What was wrong with me? I wasn't depressed, I am too strong for that, depression is for the weak. I was searching for an answer using my symptoms, but nothing I found struck a chord. Until a friend said, "It sounds like you are depressed". No. Not me. I researched depression despite my denial that it was related to what I was experiencing in any way. It was a check list of my symptoms. I started researching more. Rob Krar popped up and it was as if I was listening to myself trying to explain to my friends what I was going through. Once I knew what I was fighting, it became easier to combat it. I am terrified of returning to that headspace. It is hard to describe. It's like you have no control over your emotions, everything is so bleak, and you are in this dark space, that feels like you will never be able to crawl out off. I eventually quit my job, and now leave Steamboat for the Summers. Being happy with what I am doing in life, is the number one weapon in my arsenal to fight depression. When I start questioning if what I am doing on a day to day basis is making a difference or if I am just moving through my days with no sense of direction or purpose, I know it is time to be proactive. I am aware there will be bad days on occasion, and trust me there are, but if I can avoid sinking into that black hole for extended periods of time, in my mind I am winning.

4 thoughts on “Episode 8 Sabrina Stanley Takes Over the (Ultra) World”

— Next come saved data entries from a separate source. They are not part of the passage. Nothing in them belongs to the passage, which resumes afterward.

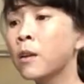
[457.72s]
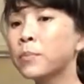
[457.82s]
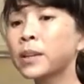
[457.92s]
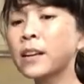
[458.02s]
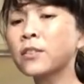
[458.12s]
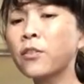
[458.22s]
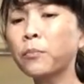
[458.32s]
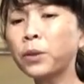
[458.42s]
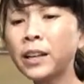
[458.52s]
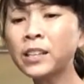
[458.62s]
because on the
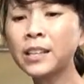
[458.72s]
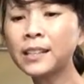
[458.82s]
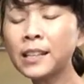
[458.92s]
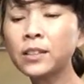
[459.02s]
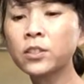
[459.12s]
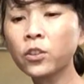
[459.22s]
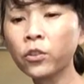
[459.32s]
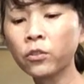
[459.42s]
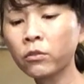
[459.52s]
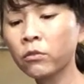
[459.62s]
plane you need
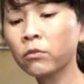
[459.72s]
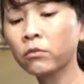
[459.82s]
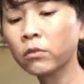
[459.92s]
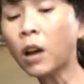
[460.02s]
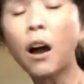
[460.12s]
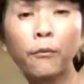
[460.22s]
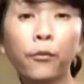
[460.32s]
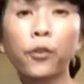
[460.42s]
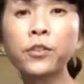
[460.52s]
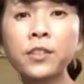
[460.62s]
certain
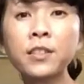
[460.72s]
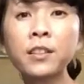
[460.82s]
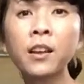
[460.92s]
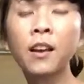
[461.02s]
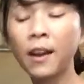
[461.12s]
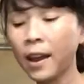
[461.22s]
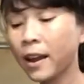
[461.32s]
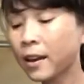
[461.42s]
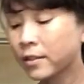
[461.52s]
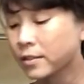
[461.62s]
comforts,
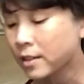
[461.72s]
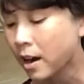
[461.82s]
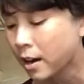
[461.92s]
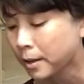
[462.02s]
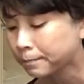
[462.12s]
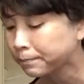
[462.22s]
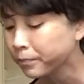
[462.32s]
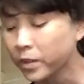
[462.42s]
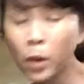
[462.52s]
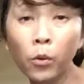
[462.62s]
and
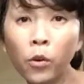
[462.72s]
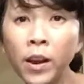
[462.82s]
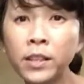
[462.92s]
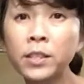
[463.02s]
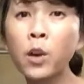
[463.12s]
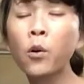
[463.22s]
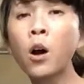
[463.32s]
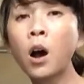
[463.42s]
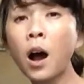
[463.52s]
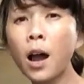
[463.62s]
they were great. So
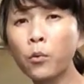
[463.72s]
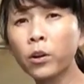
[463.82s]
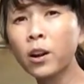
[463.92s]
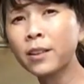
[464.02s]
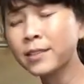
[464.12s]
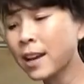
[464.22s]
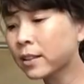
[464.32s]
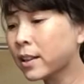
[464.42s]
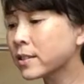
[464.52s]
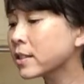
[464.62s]
I wore
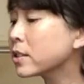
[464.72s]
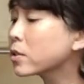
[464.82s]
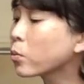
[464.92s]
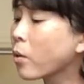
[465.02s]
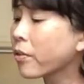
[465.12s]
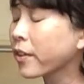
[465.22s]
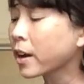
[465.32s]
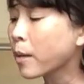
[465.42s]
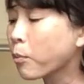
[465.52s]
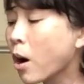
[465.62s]
contact lenses. One thing
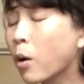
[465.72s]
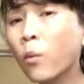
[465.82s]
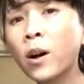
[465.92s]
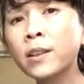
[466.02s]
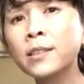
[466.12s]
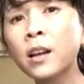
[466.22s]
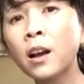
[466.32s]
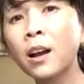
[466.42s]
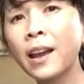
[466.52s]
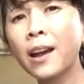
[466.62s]
I brought was,
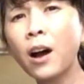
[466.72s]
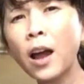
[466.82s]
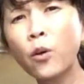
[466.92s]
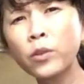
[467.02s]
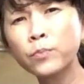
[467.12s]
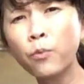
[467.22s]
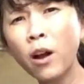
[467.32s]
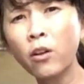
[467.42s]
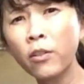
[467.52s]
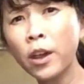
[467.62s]
I always
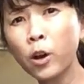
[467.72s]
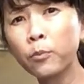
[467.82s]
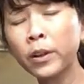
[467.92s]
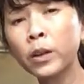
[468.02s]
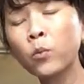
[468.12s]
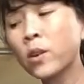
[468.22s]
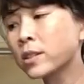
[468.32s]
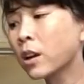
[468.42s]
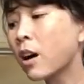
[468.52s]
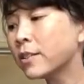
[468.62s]
brought on the airplane was
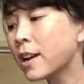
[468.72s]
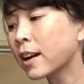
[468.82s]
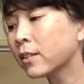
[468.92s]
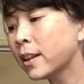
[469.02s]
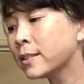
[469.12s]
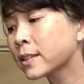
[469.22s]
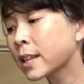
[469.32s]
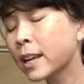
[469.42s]
a contact lens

  1. Sabrina is awesome and since you were wondering in the podcast, it was her competiveness and confidence that impressed me in her first interview on irunfar. It’s refreshing to see a wiman that is confident in their abilities and isn’t afraid to say publicly that they want to win. None of that “I’m just here to have fun and see what the day gives me” bs.

  2. Nice tunes for the show! Especially the end!

    This podcast has been great for introducing me to the world of ultra running and training. It really seems like each person is different in their approach. “Trail blazing” seems to be the term in everyone’s results on how to best train for these long hauls!

    Keep it up the good work. This show rocks!

  3. This is a remarkable interview. Sabrina is so straightforward about everything – from her courageous self discovery, relationships with her competition, self assessing her performances, diet discipline, and whether she foam rolls/stretches. Her honesty could be offputting because integrity like hers is so unusual – we aren’t used to it. In this interview I hear a very interesting person who absolutely rejects bull$hit, is willing to work for everything she wants, is strong enough to go it alone if necessary, and will always tell you the truth.